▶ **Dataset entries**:
┏━━

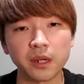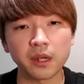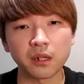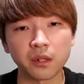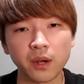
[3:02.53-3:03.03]

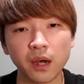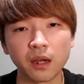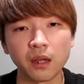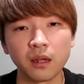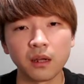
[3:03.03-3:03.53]
numbers,
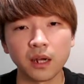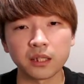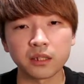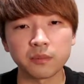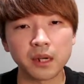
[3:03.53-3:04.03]
the
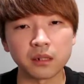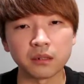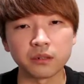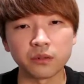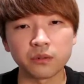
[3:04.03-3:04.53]
Demae-can
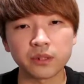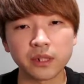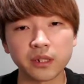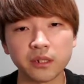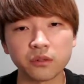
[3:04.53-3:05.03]
currently
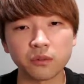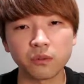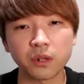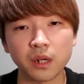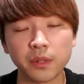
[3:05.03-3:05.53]
has more
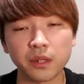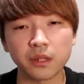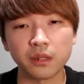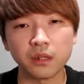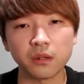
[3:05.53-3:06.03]
than
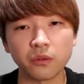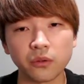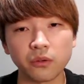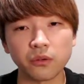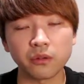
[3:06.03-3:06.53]

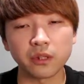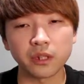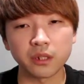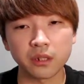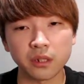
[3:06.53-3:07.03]
84,000
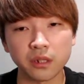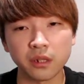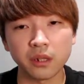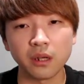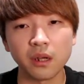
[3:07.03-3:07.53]
member
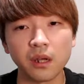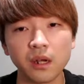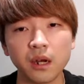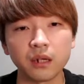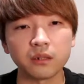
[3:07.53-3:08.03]
stores
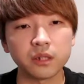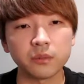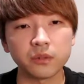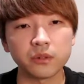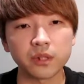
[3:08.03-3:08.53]

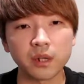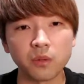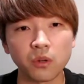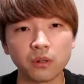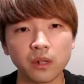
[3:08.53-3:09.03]
and more
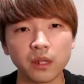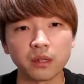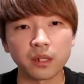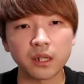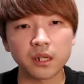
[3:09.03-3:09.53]
than
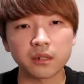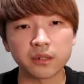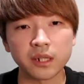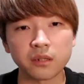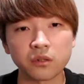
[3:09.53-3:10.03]

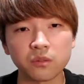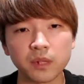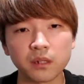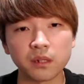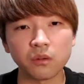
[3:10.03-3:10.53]
7.3
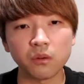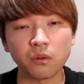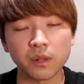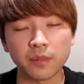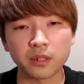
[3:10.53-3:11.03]
million
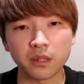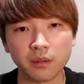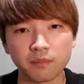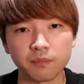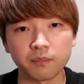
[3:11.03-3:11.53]
active
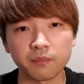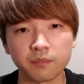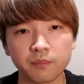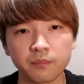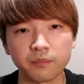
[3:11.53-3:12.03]
users.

┗━━

▶ **Requirement**: Your answer must be exactly the lines from the one with "[3:05.03-3:05.53]" through the final line of the data, with no pictures in it.

▶ **Solution for this exercise**:
[3:05.03-3:05.53]
has more
[3:05.53-3:06.03]
than
[3:06.03-3:06.53]

[3:06.53-3:07.03]
84,000
[3:07.03-3:07.53]
member
[3:07.53-3:08.03]
stores
[3:08.03-3:08.53]

[3:08.53-3:09.03]
and more
[3:09.03-3:09.53]
than
[3:09.53-3:10.03]

[3:10.03-3:10.53]
7.3
[3:10.53-3:11.03]
million
[3:11.03-3:11.53]
active
[3:11.53-3:12.03]
users.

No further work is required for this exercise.